Stanford 2026 AI Index - Cash In, Transparency Out

Global corporate AI investment hit $581.7 billion in 2025, more than doubling the prior year's $253 billion. In the same period, the Foundation Model Transparency Index fell from 58 to 40. That combination - record spending, shrinking accountability - sits at the center of Stanford HAI's 2026 AI Index Report, published April 13.

The report is Stanford's annual attempt to hold a mirror to the field. Over 400 pages, it tracks capabilities, investment, public sentiment, employment, and environmental costs. This year the mirror isn't flattering.

TL;DR

Global AI investment doubled to $581.7B in 2025, with US private investment alone at $285.9B
The US-China model performance gap narrowed to just 2.7% on top benchmarks
Foundation Model Transparency Index dropped from 58 to 40 - the most capable models disclose the least
Entry-level software developer employment (ages 22-25) fell nearly 20% since 2024
SWE-bench coding scores jumped from 60% to nearly 100% in a single year

Metric	2024	2025/2026
Global AI investment	$253B	$581.7B (+130%)
US private investment	$125B	$285.9B (+128%)
Foundation Model Transparency Index	58	40
US-China performance gap	~15%	2.7%
SWE-bench Verified (best model)	~60%	~100%
Terminal-Bench task success	20%	77.3%
GenAI global adoption	~35%	53%
Entry-level dev jobs (ages 22-25)	baseline	-20%

Capabilities Hit a New Ceiling

Coding and Reasoning

The jump in benchmark performance over the past year is real and measurable. On SWE-bench Verified, which tests AI models on real GitHub issues, scores climbed from around 60% to near 100% - matching or exceeding what human developers achieve. Terminal-Bench, a newer test measuring success on real-world agentic tasks, went from 20% in 2025 to 77.3% in 2026. Cybersecurity problem-solving on standardized challenges reached 93%, up from 15% a year earlier.

Frontier models now meet or exceed human performance on PhD-level science questions, competition mathematics, and multimodal reasoning. Google's Gemini Deep Think earned a gold medal at the 2025 International Mathematical Olympiad. These aren't incremental gains on contrived tests.

Where Models Still Fail

The report is careful not to let benchmark stories obscure the gaps. Robots still succeed on only 12% of standard household tasks. Top models read analog clocks correctly around 50% of the time. Multi-step planning, coherent long-form video generation, and spatial reasoning all remain weak. The gap between impressive narrow performance and general capability is wider than headlines suggest.

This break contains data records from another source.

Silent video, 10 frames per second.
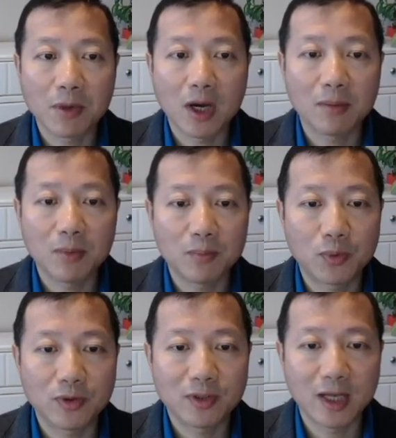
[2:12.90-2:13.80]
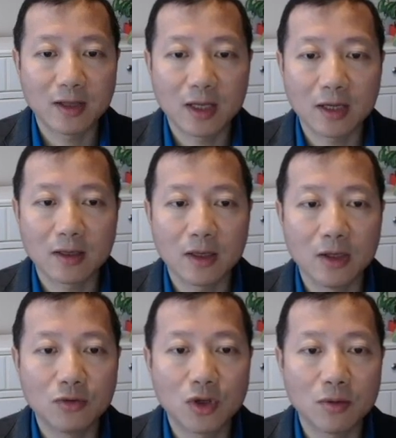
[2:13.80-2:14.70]
I'm going to be presenting the
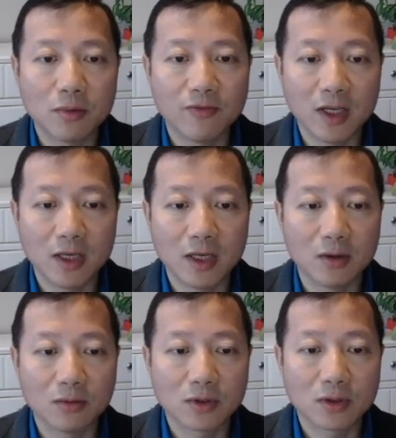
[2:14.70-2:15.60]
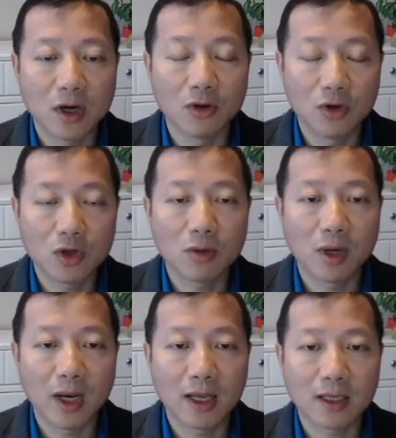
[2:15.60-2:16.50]
YouTube videos or
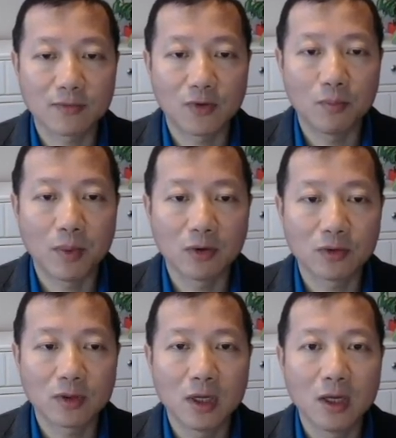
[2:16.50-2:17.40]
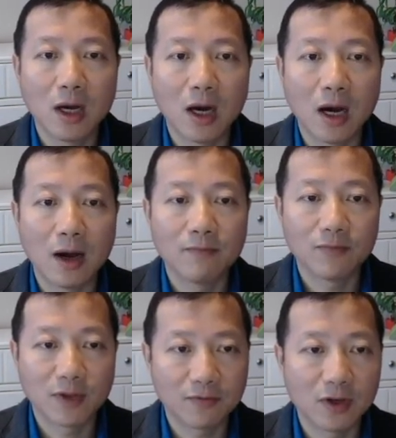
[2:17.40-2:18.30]
YouTube links for both
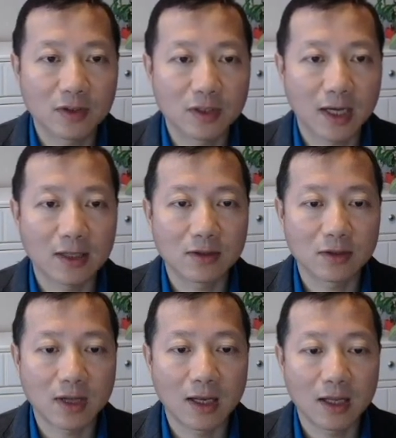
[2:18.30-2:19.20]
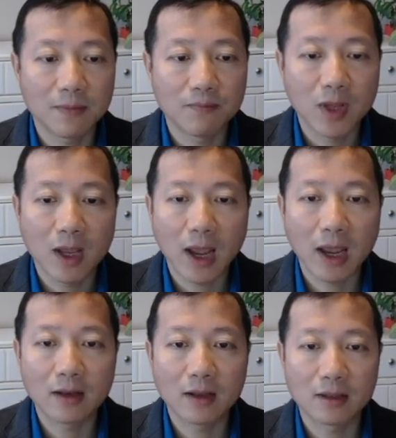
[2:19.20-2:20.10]
the first case study
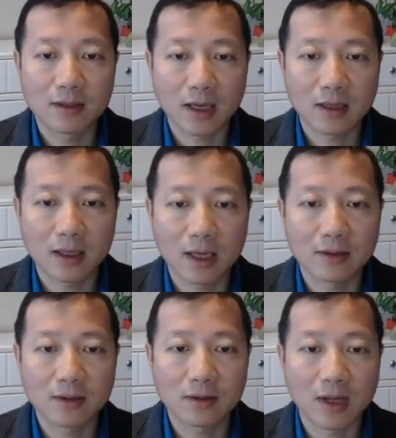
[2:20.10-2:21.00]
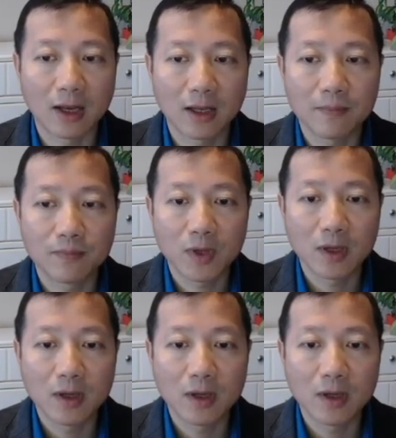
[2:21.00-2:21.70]
and the second case study.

Stanford's James Zou, who contributed to the report, found that AI excels at spotting gaps in research literature but still struggles with judgment calls. Capability on known tests hasn't translated into reliable general-purpose reasoning.

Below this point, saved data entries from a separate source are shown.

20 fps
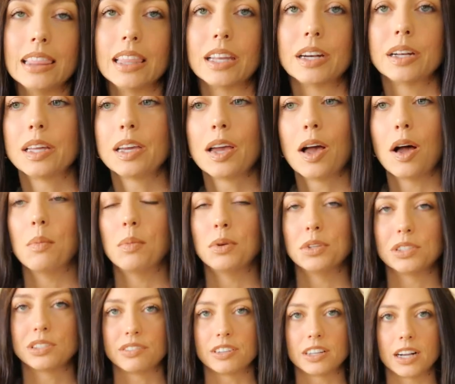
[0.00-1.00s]
I literally
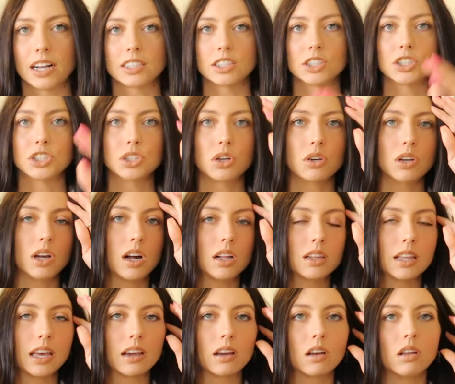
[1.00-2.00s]
almost forgot to show y'all
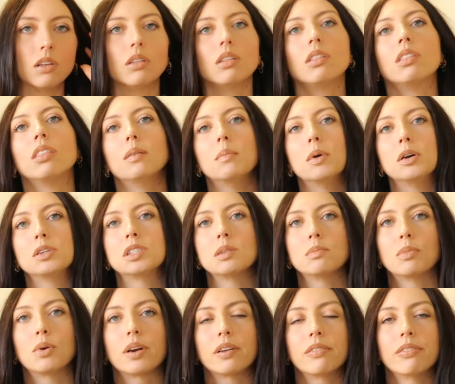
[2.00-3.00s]
like the most
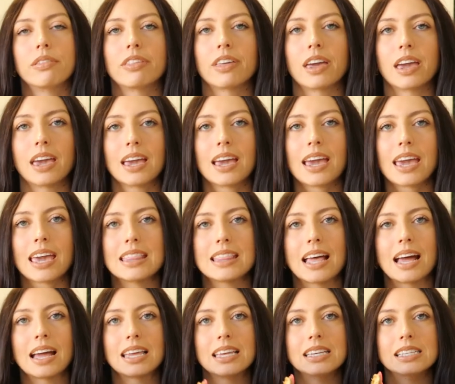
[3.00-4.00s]
important thing and
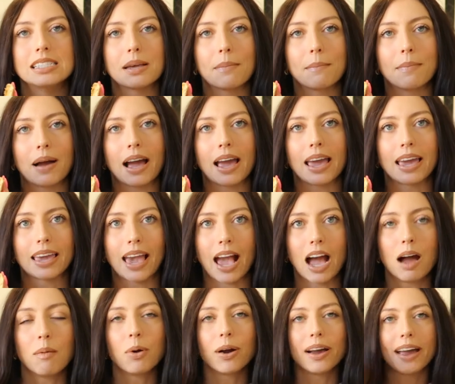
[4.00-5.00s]
that is my
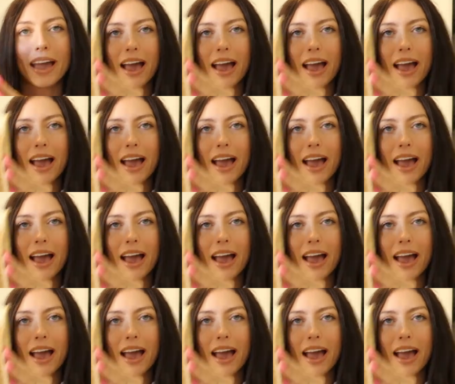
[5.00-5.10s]
cowboy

Chart showing global AI private investment trends 2021-2025 Global corporate AI investment reached $581.7B in 2025, up 130% from the prior year, with generative AI accounting for nearly half of all private funding. Source: hai.stanford.edu

The Investment Surge

US vs China: Money vs Models

The US still leads on capital. Private US AI investment ($285.9 billion) was 23 times China's ($12.4 billion). Generative AI alone captured nearly half of all private AI funding globally, growing over 200% from 2024. By early 2026, Stanford estimates the annual consumer value of generative AI tools in the US alone at $172 billion, with the median value per user tripling between 2025 and 2026.

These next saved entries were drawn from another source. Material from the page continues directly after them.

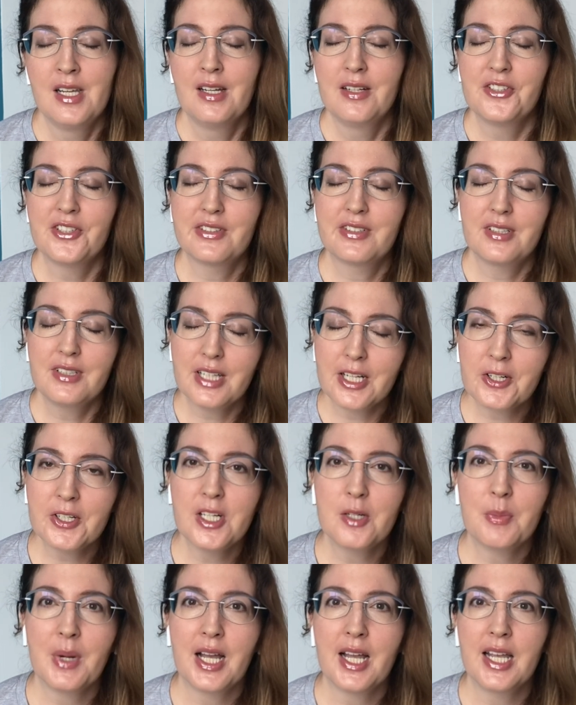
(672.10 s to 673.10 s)
just clear
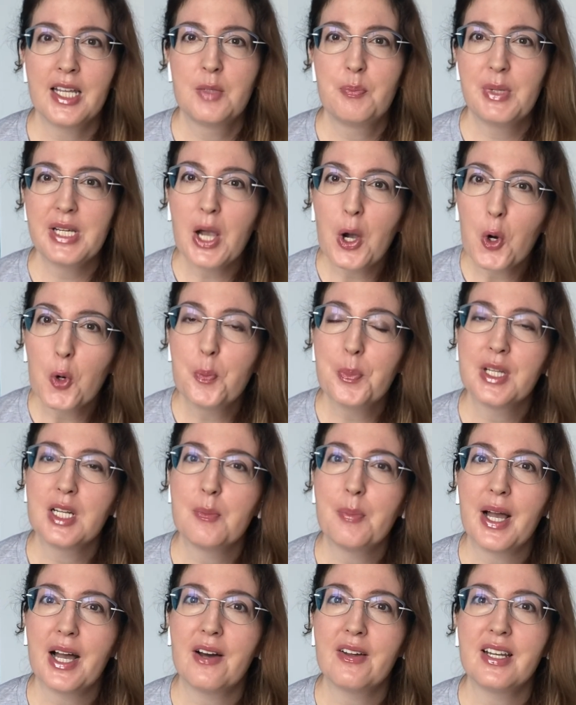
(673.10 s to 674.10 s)
your mind, be open
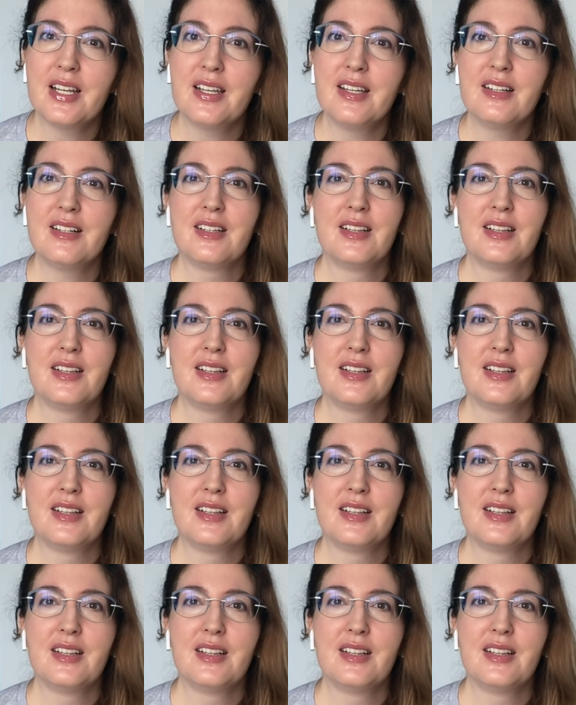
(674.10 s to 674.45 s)
about it,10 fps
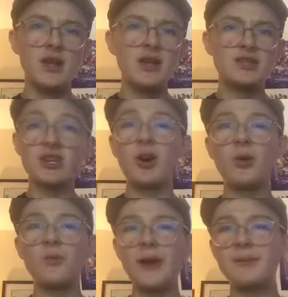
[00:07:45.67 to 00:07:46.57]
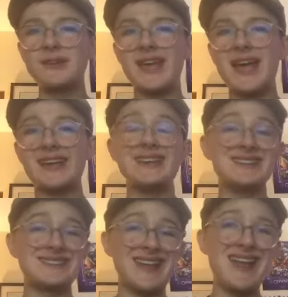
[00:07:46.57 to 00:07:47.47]
So Rebel Attack
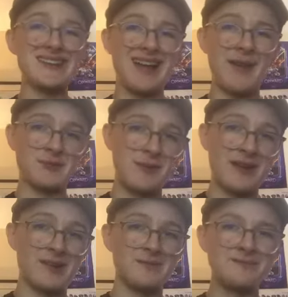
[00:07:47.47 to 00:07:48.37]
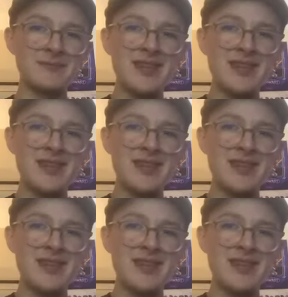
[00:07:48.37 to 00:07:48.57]
is 10 times better.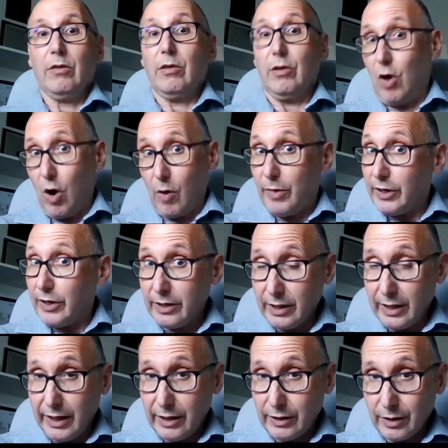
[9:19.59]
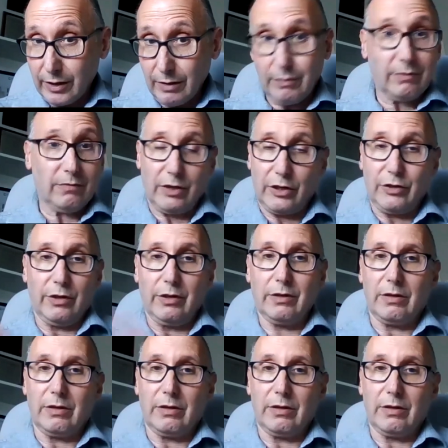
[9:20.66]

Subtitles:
common diseases such asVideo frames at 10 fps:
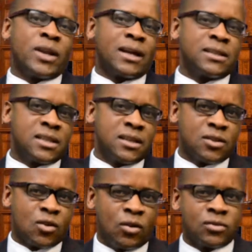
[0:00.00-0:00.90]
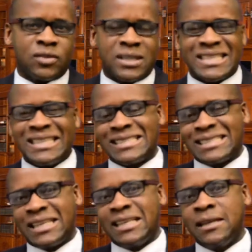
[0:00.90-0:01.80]
can change contrast and
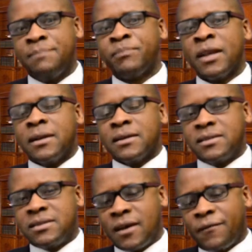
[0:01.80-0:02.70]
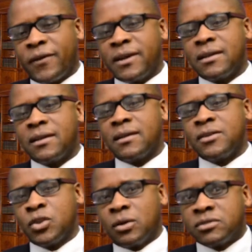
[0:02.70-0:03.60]
see differently,
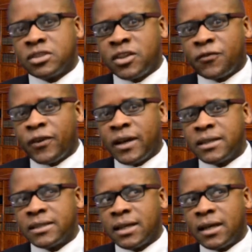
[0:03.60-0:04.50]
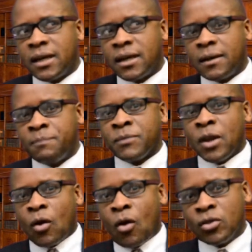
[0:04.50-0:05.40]
different
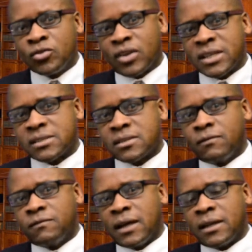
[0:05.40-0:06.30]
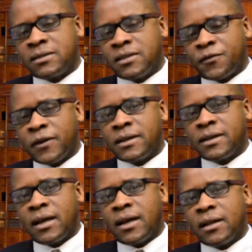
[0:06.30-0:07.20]
contrast of different,
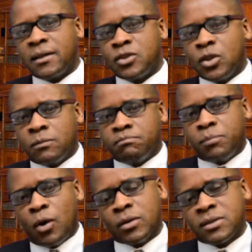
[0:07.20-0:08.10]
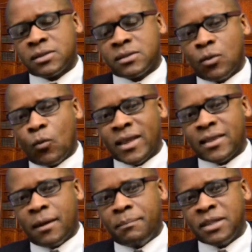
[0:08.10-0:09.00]
bone, the way
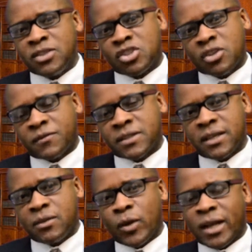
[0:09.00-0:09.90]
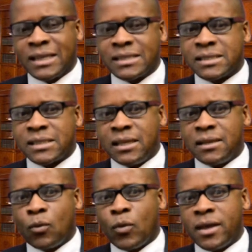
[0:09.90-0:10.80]
they have been shifted. We can see
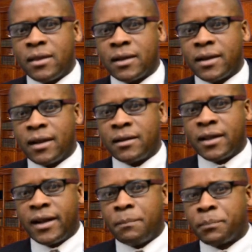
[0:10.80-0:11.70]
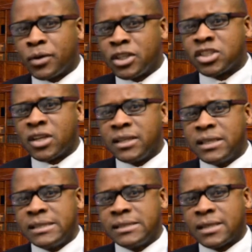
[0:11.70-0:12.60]
the way the nerve pressure is,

The Performance Gap Is Closing

Money doesn't buy a performance lead the way it used to. As of March 2026, Anthropic's leading model - Claude Mythos - holds a 2.7% edge over the top Chinese model on aggregate benchmarks. A year earlier that gap was closer to 15%. US and Chinese models swapped the top leaderboard position multiple times through early 2025.

The talent picture reinforces the concern. The number of AI researchers moving to the United States dropped 89% since 2017 and 80% in the past year alone. The US still trains and retains the most frontier researchers, but the inflow from abroad has nearly stopped. That matters for a sector where talent concentration has historically driven breakthrough results.

Transparency Is Going the Wrong Way

"Today's most capable modern models are now among the least transparent," the report notes, summarizing a pattern that cuts across all major AI labs.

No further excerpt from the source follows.